According to Industry Canada, this country is home to over 1.14 million small businesses. While big businesses might get the spotlight and the high profile government handouts, it turns out that most Canadian businesses are in fact, small. According to Statistics Canada data, of the 1,167,978 private businesses active in Canada, 54.1 percent are micro-enterprises, that is, firms with one to four employees. If you add to that the number of businesses with less than 20 employees, these small business account for 86.2 percent of Canada’s private employers. If you add up all the small businesses, defined as those with fewer than 100 employees, about 98 percent of Canada’s businesses fall into this category.

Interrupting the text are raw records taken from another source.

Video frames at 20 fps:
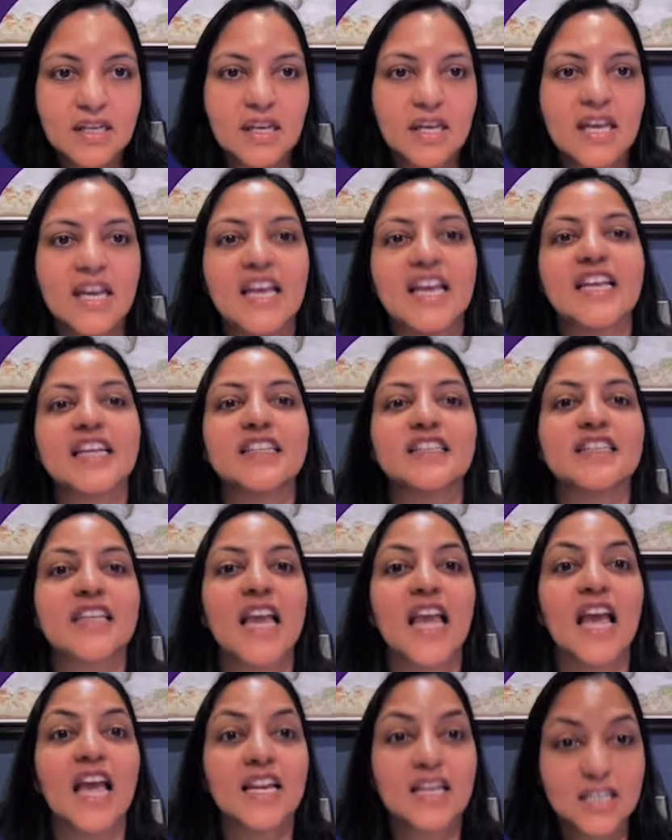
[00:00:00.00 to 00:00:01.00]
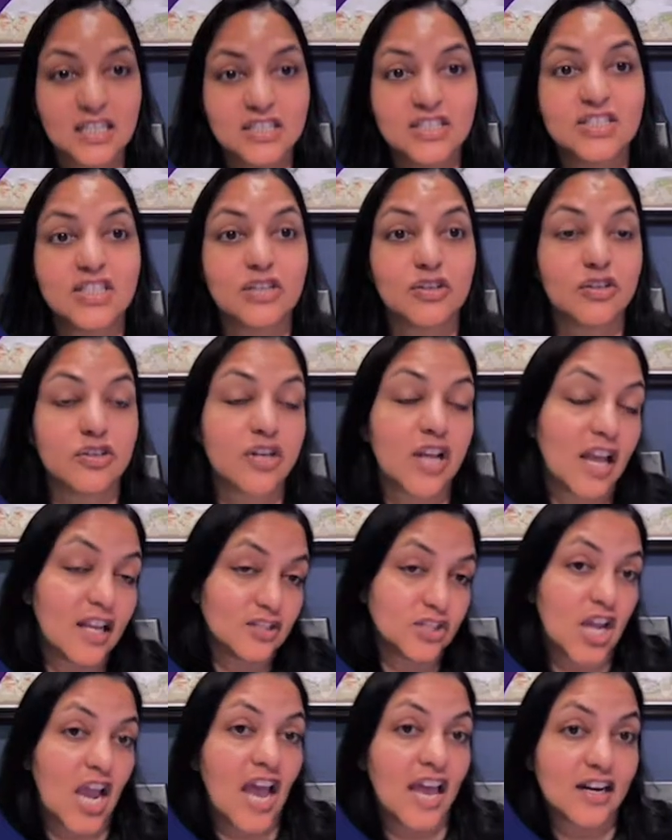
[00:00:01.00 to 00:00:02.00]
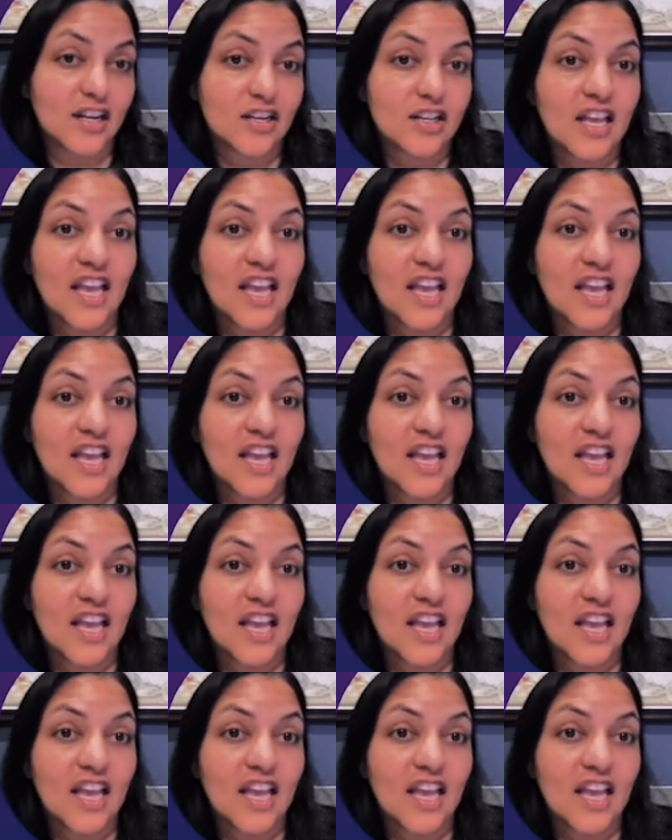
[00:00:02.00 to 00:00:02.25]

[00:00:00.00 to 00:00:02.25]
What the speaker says: is considered a chattel,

If you look around your town, chances are the majority of businesses are small. But when you look beyond the storefronts, there are many more small businesses. For example, in the rural staple sectors of agriculture, forestry, fishing and hunting, small businesses rule. Of the 47,397 businesses recorded by Statistics Canada’s December 2015 Business Register, 47,121 had less than 100 employees.

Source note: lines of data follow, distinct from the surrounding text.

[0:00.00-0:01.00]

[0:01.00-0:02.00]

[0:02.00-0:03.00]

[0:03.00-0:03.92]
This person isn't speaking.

Customers are spoiled for choice, but every choice has an impact, beyond where you buy your widgets. Beyond the concerns of price and availability, a consumer needs to think about where their money is going. Will it be reinvested in the community or go out of country? Will it benefit workers or further enrich multi-millionaires? Will it help expand the products and services available to the consumer? These never used to be concerns, but times have changed. Our small businesses do need to work to earn their customers’ support, but customers also need to recognize the impact of their spending.

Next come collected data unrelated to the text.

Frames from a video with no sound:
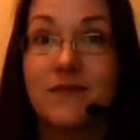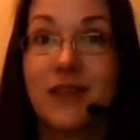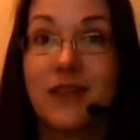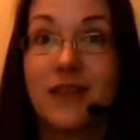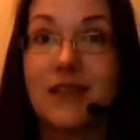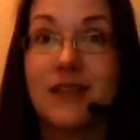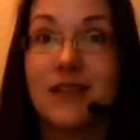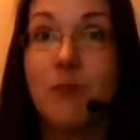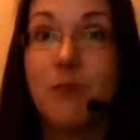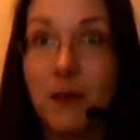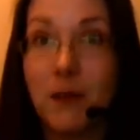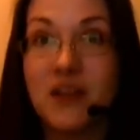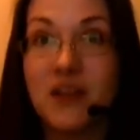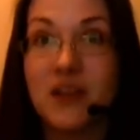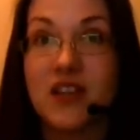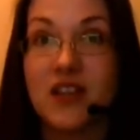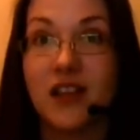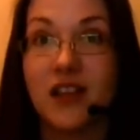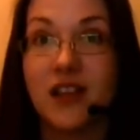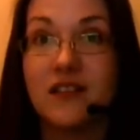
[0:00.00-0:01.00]
is
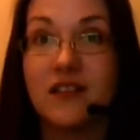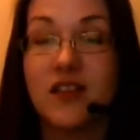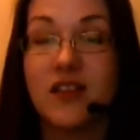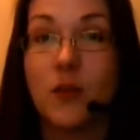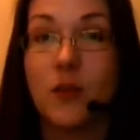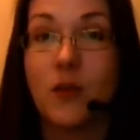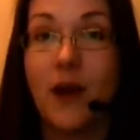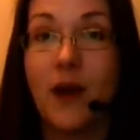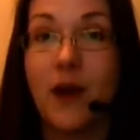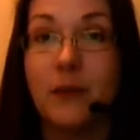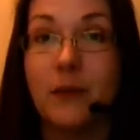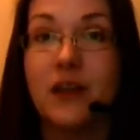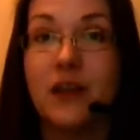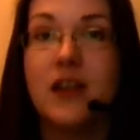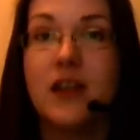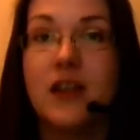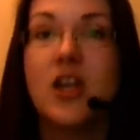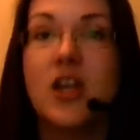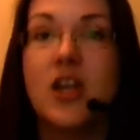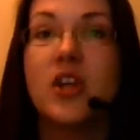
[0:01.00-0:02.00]
publishing to the web.
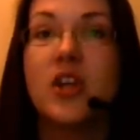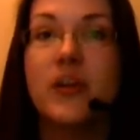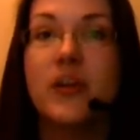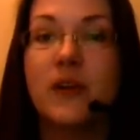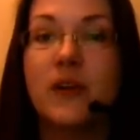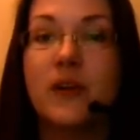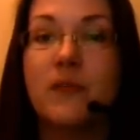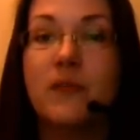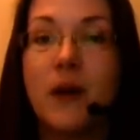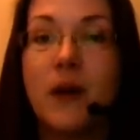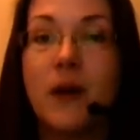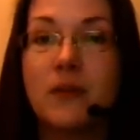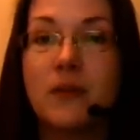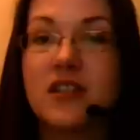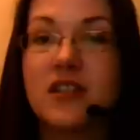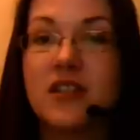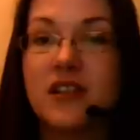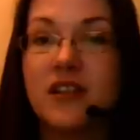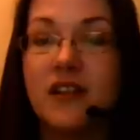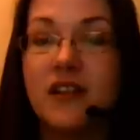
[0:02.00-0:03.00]
You will have
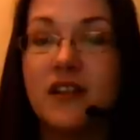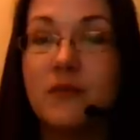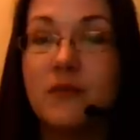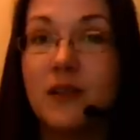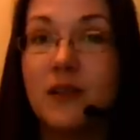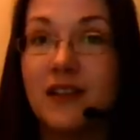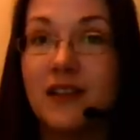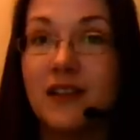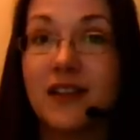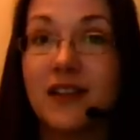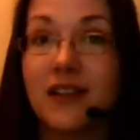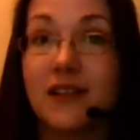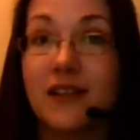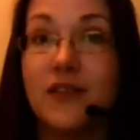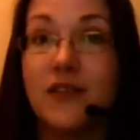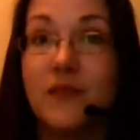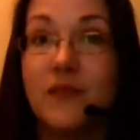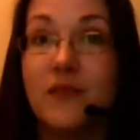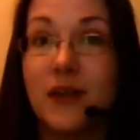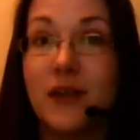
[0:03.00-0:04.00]
published enough work if
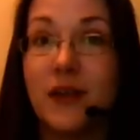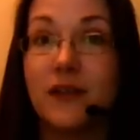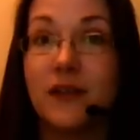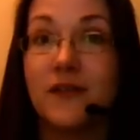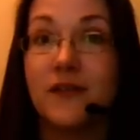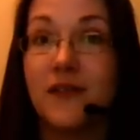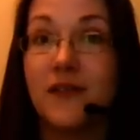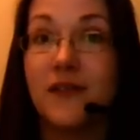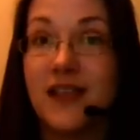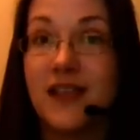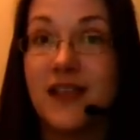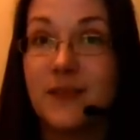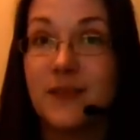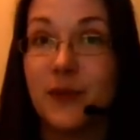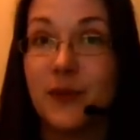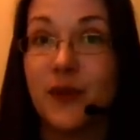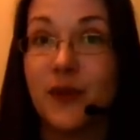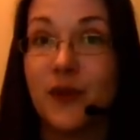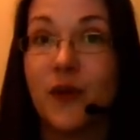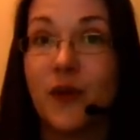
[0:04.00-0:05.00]
you've been on
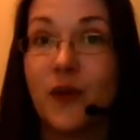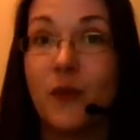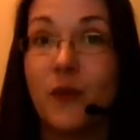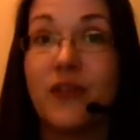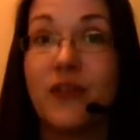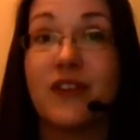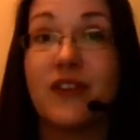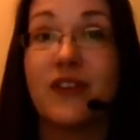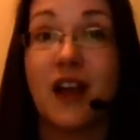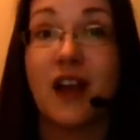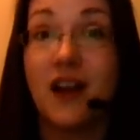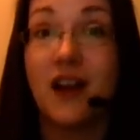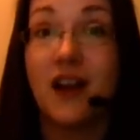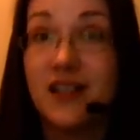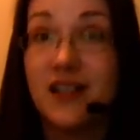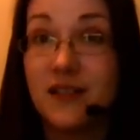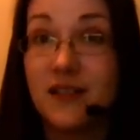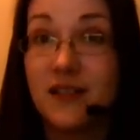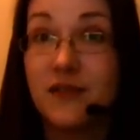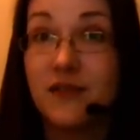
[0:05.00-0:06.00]
Facebook with the
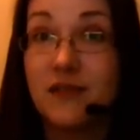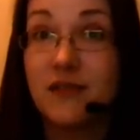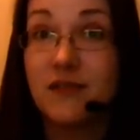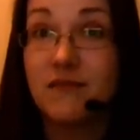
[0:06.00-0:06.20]
kinds of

While the internet has allowed Amazon to bring its low prices to any rural resident, the internet has also allowed businesses located in rural communities, especially those in niche or speciality markets, to sell far beyond their natural market. The internet is not all bad for small businesses.
Small businesses bring life to our communities — their owners live here and want to see their community flourish. They want to employ people and see their town host events and grow. They want to make a living, but the bottom line isn’t the only thing that matters.
As you wrap up your Christmas shopping season, think about what you’ve bought, beyond the gifts. Have you spent your money on a vibrant community?